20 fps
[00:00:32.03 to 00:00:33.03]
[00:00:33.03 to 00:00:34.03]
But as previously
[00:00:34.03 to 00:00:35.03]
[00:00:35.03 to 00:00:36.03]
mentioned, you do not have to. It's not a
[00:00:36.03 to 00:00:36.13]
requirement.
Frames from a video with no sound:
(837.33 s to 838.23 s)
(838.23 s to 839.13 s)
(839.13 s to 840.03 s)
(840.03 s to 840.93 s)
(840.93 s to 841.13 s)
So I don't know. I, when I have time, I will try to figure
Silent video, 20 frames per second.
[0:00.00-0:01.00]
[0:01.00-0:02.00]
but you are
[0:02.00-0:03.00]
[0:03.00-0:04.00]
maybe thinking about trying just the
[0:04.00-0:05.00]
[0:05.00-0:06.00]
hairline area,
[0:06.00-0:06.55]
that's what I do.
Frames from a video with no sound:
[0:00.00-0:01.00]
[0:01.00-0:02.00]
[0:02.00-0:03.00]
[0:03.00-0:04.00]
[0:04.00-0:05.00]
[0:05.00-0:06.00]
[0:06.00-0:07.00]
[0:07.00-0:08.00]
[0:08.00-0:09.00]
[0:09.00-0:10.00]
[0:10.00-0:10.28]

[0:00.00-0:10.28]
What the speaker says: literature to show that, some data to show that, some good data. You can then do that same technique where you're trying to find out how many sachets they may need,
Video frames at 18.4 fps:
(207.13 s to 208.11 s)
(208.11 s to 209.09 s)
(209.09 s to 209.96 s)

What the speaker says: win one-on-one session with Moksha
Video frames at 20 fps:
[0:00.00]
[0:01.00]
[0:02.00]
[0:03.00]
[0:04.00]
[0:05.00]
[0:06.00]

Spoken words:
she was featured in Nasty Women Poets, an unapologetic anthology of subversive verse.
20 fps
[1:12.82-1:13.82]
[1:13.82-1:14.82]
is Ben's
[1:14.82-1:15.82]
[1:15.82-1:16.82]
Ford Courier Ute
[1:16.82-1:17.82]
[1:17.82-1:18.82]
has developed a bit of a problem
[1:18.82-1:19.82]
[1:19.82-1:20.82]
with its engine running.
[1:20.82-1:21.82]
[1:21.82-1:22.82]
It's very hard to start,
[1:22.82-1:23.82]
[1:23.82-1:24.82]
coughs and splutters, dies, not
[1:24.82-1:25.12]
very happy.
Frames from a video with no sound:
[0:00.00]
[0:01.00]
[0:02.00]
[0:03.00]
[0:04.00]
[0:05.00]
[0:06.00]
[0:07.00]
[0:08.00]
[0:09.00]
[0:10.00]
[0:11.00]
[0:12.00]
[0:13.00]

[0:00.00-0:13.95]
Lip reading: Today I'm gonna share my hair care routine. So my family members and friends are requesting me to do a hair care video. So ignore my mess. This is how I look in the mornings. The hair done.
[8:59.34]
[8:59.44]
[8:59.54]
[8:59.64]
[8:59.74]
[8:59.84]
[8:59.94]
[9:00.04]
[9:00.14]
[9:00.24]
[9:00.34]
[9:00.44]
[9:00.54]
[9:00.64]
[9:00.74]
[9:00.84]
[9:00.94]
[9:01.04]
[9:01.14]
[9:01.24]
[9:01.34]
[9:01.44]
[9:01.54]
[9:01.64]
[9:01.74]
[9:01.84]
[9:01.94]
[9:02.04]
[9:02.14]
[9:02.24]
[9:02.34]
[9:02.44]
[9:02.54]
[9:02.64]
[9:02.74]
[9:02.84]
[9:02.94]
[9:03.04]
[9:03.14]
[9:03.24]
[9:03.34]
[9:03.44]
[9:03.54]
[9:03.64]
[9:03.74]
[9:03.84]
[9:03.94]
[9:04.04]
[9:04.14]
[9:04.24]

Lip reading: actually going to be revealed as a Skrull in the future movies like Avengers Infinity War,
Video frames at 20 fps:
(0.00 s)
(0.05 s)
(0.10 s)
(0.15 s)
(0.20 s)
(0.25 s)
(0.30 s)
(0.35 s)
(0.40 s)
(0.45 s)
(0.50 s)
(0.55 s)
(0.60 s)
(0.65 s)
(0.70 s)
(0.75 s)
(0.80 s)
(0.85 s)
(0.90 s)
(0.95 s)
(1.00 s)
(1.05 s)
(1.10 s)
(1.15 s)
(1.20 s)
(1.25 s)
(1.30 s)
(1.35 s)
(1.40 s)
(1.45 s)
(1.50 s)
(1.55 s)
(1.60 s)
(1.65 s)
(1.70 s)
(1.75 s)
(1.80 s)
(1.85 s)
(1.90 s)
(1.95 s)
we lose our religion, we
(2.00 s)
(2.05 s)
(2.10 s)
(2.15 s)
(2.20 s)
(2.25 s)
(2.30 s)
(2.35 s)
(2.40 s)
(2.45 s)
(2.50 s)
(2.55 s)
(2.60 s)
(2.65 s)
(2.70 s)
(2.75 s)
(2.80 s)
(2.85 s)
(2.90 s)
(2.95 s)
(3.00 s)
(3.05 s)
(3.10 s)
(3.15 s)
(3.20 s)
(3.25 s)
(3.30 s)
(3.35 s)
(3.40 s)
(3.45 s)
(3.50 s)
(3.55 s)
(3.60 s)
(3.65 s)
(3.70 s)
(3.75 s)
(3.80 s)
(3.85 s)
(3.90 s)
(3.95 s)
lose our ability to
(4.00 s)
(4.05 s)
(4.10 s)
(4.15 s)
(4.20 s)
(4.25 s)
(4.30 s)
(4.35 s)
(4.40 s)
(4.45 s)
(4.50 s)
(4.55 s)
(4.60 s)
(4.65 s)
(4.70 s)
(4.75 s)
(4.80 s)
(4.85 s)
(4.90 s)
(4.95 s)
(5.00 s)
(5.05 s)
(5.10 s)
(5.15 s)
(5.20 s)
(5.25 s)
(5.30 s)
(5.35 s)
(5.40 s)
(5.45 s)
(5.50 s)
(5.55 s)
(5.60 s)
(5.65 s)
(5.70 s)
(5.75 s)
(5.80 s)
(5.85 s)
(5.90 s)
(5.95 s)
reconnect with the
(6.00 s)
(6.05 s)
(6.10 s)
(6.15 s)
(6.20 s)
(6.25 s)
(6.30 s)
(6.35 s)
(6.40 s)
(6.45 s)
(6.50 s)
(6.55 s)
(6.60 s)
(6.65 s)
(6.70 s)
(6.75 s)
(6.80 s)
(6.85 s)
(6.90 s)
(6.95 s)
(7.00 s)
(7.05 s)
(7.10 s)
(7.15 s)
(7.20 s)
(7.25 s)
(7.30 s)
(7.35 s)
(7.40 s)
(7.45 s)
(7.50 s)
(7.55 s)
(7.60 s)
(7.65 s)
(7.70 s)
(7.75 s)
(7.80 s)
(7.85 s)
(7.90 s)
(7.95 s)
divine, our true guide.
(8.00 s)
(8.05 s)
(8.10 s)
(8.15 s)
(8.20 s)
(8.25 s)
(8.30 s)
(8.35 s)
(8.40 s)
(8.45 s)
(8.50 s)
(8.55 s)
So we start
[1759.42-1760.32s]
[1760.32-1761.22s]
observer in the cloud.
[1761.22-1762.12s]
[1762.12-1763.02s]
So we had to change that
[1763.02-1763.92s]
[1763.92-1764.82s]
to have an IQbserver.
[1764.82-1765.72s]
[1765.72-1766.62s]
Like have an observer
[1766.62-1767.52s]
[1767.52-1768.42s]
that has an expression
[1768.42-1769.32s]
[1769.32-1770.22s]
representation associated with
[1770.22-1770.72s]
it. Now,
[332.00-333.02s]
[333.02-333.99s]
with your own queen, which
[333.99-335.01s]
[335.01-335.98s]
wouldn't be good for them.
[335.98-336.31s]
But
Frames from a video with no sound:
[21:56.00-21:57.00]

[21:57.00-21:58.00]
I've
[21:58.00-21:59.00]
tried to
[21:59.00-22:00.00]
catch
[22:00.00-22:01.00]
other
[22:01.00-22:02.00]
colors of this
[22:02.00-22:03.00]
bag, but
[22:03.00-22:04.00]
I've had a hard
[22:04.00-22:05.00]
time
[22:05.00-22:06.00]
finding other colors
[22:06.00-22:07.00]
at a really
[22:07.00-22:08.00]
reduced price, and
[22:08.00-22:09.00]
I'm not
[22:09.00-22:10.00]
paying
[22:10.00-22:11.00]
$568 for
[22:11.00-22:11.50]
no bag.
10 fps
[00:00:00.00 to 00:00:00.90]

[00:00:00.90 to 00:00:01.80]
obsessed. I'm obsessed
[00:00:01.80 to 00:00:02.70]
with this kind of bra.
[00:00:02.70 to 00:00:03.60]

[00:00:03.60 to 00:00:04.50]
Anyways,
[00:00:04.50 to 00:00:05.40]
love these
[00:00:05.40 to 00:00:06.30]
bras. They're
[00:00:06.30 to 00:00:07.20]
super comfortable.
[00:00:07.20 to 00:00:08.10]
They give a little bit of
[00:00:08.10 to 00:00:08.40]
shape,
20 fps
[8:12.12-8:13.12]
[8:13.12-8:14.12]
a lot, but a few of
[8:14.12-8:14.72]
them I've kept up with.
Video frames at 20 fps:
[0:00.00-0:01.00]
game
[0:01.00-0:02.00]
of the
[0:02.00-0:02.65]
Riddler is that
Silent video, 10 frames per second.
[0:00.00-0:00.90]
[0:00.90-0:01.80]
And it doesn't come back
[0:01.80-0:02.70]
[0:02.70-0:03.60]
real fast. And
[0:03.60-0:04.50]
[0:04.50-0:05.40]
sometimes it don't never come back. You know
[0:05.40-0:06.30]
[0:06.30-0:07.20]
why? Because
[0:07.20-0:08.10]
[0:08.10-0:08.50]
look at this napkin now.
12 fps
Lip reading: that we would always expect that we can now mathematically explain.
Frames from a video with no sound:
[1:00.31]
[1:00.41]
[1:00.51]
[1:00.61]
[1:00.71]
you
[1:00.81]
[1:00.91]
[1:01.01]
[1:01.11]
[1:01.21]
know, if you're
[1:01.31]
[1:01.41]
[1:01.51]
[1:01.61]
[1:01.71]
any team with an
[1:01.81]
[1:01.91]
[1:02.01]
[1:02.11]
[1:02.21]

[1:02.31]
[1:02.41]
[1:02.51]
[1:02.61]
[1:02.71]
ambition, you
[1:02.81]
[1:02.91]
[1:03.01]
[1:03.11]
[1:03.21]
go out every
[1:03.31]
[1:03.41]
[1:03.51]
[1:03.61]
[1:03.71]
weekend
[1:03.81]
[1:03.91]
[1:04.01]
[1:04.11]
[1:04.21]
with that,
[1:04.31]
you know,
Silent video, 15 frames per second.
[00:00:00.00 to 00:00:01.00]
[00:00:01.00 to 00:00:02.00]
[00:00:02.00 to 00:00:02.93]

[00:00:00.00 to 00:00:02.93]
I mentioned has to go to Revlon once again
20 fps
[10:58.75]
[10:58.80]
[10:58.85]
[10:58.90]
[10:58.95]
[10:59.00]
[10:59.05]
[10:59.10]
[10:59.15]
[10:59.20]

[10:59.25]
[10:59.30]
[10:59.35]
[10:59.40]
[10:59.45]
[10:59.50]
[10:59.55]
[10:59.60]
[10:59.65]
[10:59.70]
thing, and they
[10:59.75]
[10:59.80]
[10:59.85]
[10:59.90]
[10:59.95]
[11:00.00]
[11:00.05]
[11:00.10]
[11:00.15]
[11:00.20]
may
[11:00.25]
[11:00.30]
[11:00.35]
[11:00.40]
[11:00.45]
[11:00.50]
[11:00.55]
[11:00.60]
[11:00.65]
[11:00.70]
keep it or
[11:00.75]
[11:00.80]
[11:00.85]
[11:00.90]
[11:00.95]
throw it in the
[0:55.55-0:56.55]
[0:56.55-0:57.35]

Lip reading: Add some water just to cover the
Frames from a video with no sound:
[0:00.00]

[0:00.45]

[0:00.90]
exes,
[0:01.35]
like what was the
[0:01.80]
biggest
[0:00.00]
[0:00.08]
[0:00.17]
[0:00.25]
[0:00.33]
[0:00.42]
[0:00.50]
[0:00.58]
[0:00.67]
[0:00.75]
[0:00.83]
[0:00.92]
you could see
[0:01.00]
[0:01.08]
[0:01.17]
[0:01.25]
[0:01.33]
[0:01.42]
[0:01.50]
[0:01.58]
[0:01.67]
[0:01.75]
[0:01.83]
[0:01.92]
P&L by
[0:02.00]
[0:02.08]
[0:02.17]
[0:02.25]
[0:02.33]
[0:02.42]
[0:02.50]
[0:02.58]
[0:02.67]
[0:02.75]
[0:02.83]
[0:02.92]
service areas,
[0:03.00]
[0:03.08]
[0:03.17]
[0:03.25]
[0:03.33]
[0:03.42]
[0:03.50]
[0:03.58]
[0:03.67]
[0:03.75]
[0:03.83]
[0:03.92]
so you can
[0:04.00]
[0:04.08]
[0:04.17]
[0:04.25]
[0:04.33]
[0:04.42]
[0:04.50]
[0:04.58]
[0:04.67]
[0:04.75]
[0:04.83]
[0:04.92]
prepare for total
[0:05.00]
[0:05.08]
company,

◇ ◇ ◇ ◇ ◇ ◇ ◇

#### [Exercise directions]
Within the data above, find the lines that contain the word "speaker" and copy each of them.

#### [Answer to the problem]
What the speaker says: literature to show that, some data to show that, some good data. You can then do that same technique where you're trying to find out how many sachets they may need,
What the speaker says: win one-on-one session with Moksha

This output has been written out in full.